At the same time, many web applications are more concerned with high performance / low latency than with complete consistency of data. This tradeoff is something that SCADS aims to exploit, by allowing developers to state their own consistency requirements, use cloud computing for quick up/down scaling, and machine learning to anticipate performance problems. High numbers of queries with low latency are provided by the constraint that any queries must be lookups over bounded contiguous ranges of an index (and indices are automatically maintained according to the developer-specified consistency requirements). Consistency will be specified as a SLA, such that the developer can stipulate that a certain percentage of queries must take less than a certain response time. SCADS will be implemented on top of Cassandra as a column-store, and will implement asynchronous index updates, session guarantees and automatic provisioning.

I like this paper's emphasis on the unique characteristics of web application data that doesn't lend itself to be easily partitioned, as I think that this is obviously a growing trend, especially on the web. The tradeoffs here seem to be in two areas: consistency (some consistency must be sacrificed for speed, but this is usually acceptable for web apps) and query constraints (that must be on a contiguous section of the index). I'm not sure that SCADS itself will be influential over the next decade, but the problem that it addresses (data that is not easily partitioned but doesn't require high consistency) is a real one and one that certainly will drive a lot of database research over the next decade.

"HIVE: Data Warehousing & Analytics on Hadoop"

Hive is an open-source data warehousing solution built on top of Hadoop and developed by a team at Facebook. While Hadoop and the MapReduce model are effective for analyzing enormous sets of data on the scale of that encountered at Facebook, MapReduce is still relatively hard to program. On the other hand, users are much more familiar with SQL, bash, Python, etc., so HIVE was designed as an intermediate layer for querying data through SQL-like syntax that is then compiled into a series of MapReduce jobs that are then run on Hadoop. Among other tasks, Facebook uses Hive for summarizing impressions/clicks and other statistics, ad hoc analysis, data mining, spam detection and ad optimization.

Hive consists of several components on top of Hadoop/HDFS. There is both a CLI  and Thrift API through which HiveQL statements can be submitted. The Metastore is a catalog with table/column/partition information, etc. The Driver manages the compilation, optimization, and execution of HiveQL statements, invoking the Compiler to translate a query into a DAG of MapReduce jobs which are then submitted to the Execution Engine (and sent to Hadoop).

The main 'nugget ' of this project is that MapReduce is hard to program -- SQL is a much more convenient interface, and a certain subset of queries can be converted MapReduce jobs.

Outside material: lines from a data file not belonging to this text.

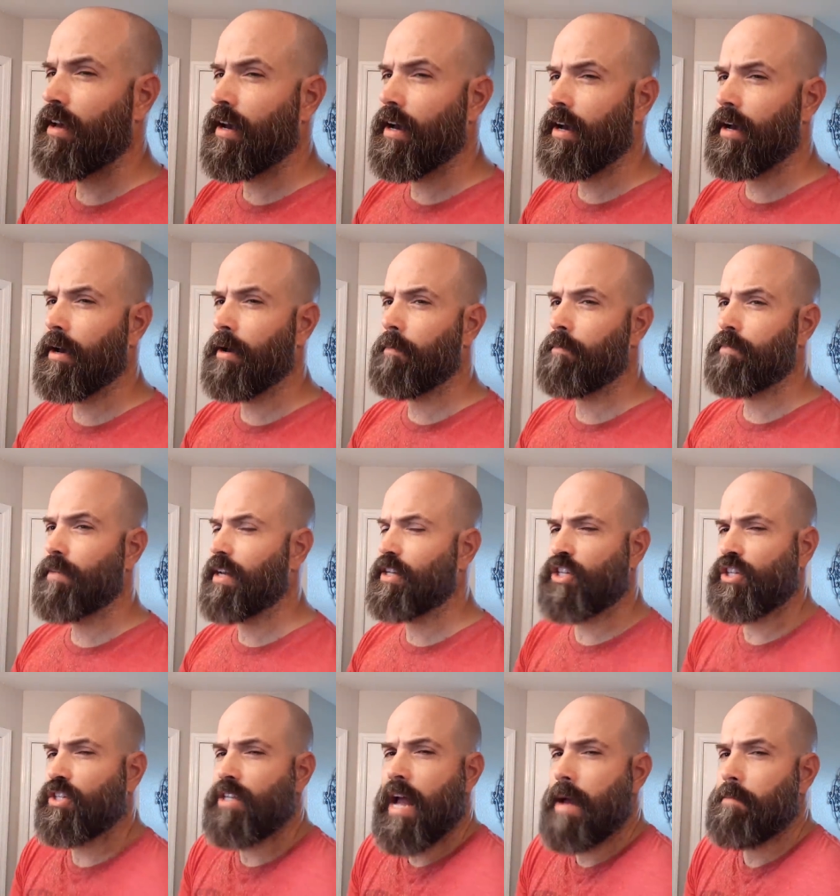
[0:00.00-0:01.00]
Um, it's
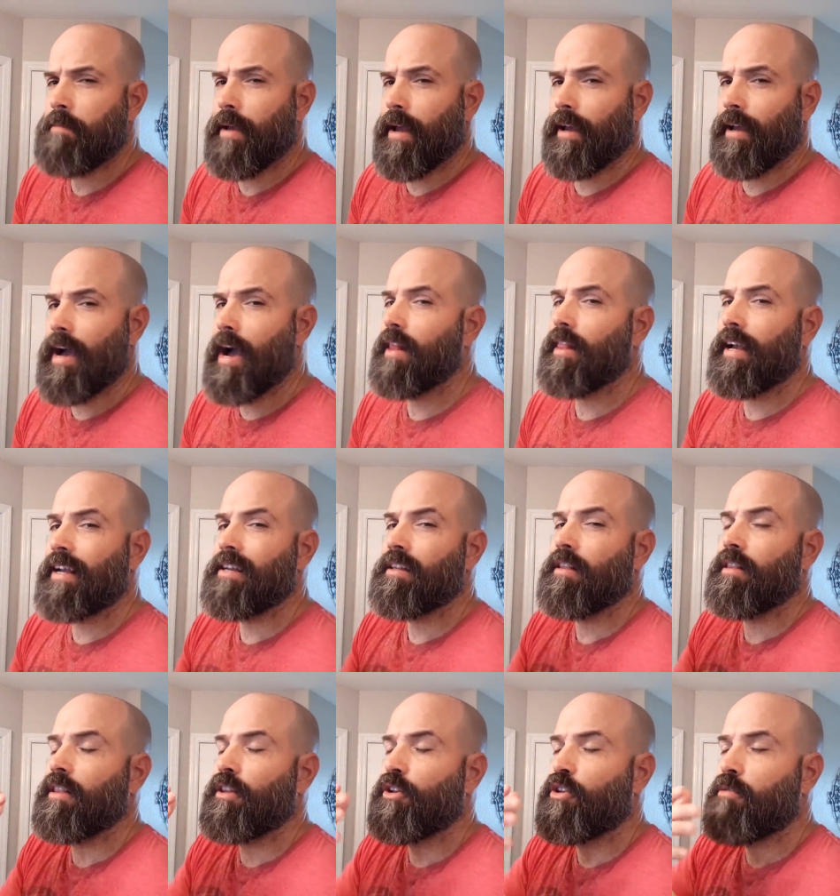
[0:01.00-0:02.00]
just not me. I like a
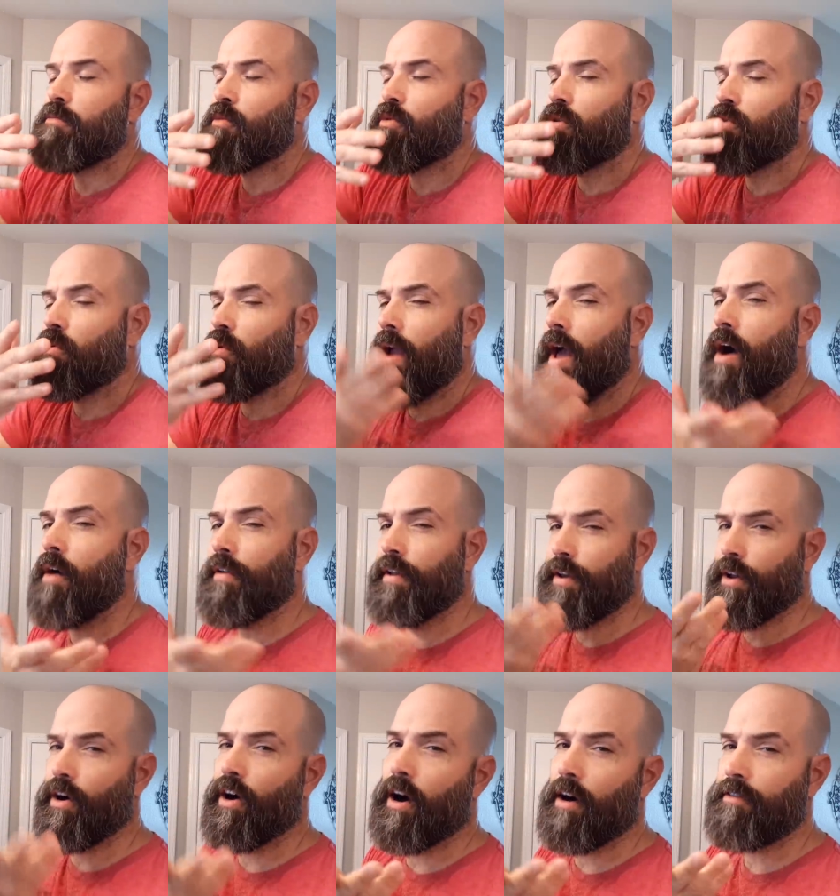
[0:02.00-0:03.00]
little more
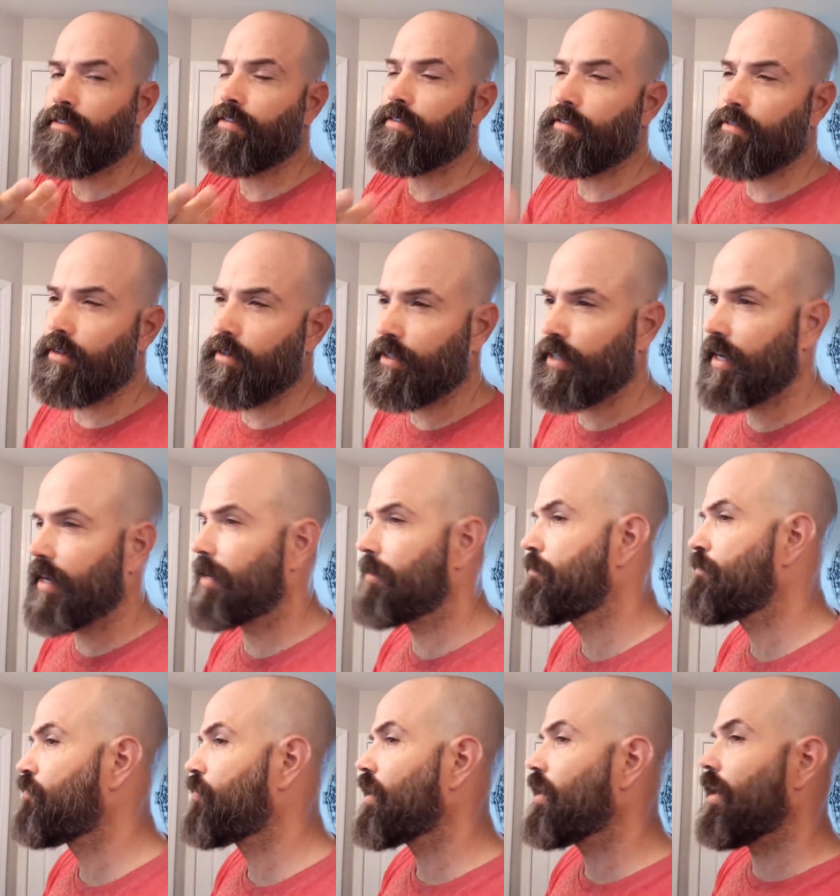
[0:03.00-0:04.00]
rounded off, okay?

I think that Hive's interface is fairly intuitive and provides easy access to the power of MapReduce for processing data, so we will probably continue to see its popularity grow (along with similar frameworks like Pig). That said, the Hive/Hadoop stack does have some performance problems, especially with loading data into memory on every job, but we hope to address this issue by using a driver for Spark and caching data in RDDs.